In: Finance
Briefly discuss the importance of the options market and purposes that they serve in the market. List and discuss one pro and one con about these speculative strategies using a real-world example. Protective puts and covered calls are widely used hedging strategies. Give a real example of how and why you would use these two strategies along with an advantage and disadvantage of each.
The options market help us in hedging our positions and provide the much-needed risk management which the stock market alone can't provide. They are very useful for professions like importers, exporters, farmers etc because they help them achieve a steady stream of cash without worrying about the change in market variables in the future. One advantage of speculative strategies is that it makes markets for those who would like to actually perform hedging or risk management. One disadvantage is that it leads to speculative behaviour among financial institutions and professionals which can lead to dangerous consequences. For e.g. the downfall of Bearings Bank was due to one such trader in the firm going rogue and using his position in the company to hide his loss-making trades which led to the collapse of the bank in the end.

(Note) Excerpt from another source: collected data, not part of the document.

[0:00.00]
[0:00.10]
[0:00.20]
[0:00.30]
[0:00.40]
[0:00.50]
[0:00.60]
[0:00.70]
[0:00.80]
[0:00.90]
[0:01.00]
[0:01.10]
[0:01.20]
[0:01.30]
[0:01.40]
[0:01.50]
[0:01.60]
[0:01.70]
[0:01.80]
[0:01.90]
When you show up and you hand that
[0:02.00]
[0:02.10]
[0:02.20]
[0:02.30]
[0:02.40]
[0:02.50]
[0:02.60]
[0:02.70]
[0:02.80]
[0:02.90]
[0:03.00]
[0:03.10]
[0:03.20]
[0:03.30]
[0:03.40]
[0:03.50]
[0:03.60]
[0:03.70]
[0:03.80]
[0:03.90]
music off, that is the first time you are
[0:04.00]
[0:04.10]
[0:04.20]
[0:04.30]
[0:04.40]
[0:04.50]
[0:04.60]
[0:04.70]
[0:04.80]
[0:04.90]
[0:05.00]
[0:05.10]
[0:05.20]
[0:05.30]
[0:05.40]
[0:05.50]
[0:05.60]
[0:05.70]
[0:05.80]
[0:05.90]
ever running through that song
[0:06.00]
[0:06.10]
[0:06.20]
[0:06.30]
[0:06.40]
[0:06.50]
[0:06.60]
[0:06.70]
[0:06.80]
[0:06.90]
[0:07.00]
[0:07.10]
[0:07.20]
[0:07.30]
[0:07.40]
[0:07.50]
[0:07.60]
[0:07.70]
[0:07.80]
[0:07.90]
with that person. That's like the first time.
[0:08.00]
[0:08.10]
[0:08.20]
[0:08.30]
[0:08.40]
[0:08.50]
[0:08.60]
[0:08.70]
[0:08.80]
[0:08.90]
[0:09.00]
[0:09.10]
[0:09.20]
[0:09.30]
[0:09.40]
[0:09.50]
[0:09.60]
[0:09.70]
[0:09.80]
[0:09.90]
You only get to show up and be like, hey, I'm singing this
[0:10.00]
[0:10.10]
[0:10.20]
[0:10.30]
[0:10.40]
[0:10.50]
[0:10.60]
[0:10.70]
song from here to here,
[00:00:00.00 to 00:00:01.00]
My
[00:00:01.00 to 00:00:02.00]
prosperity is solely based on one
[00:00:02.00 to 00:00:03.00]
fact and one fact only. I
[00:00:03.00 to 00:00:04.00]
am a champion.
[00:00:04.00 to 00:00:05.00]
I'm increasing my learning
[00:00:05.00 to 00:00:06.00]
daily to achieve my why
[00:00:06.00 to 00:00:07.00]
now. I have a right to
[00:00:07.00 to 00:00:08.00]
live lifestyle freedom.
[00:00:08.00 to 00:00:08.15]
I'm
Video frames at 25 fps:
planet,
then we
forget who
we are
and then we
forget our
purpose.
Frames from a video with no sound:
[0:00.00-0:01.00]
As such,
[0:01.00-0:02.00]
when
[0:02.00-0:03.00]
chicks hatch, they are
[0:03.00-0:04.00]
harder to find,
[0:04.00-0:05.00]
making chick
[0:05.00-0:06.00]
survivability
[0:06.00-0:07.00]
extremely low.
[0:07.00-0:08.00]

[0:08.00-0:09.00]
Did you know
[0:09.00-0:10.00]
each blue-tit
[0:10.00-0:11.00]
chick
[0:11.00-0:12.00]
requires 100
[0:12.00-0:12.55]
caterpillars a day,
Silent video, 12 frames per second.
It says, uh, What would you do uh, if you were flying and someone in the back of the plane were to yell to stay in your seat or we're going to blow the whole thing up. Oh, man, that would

A protective put is a risk management and options strategy that involves holding a long position in the underlying asset (e.g., stock) and purchasing a put option with a strike price. A covered call is when we have the underlying and we take a short position in the call option. Hence, we see that both of these strategies involve the underlying. In other words, even if the price of the put or the call option were to go against us, we have the underlying which protects us from having a loss. The advantage of these strategies is that there is only upside for us and we don't have to worry about the downside. The disadvantage of these strategies is that we have to pay the option premium which makes the strategy slightly expensive to execute.